## Work item
Set down the entries exactly as they appear, apart from the images, which stay out.

## Task input
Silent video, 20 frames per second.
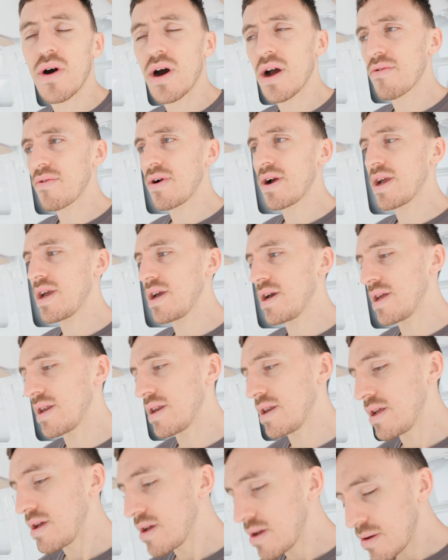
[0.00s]
I
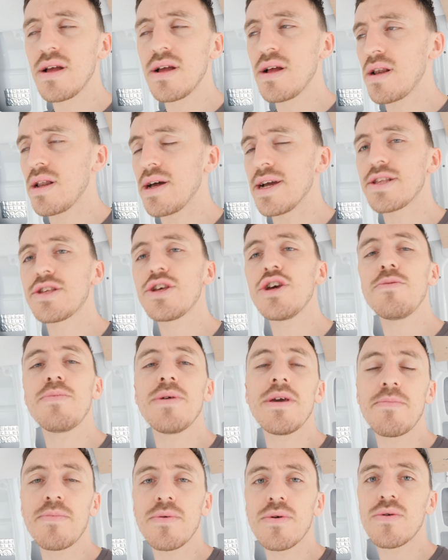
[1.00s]
reckon like 2
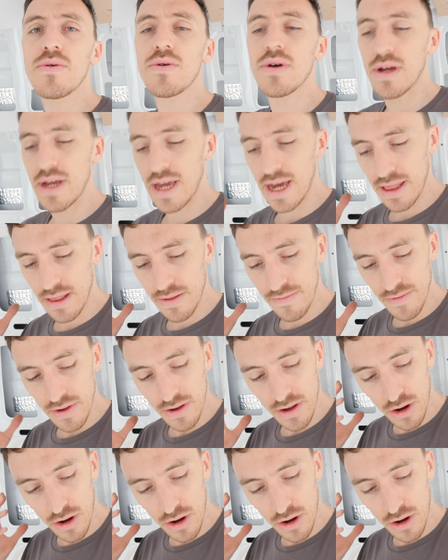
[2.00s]
people can get the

## Written response
Silent video, 20 frames per second.
[0.00s]
I
[1.00s]
reckon like 2
[2.00s]
people can get the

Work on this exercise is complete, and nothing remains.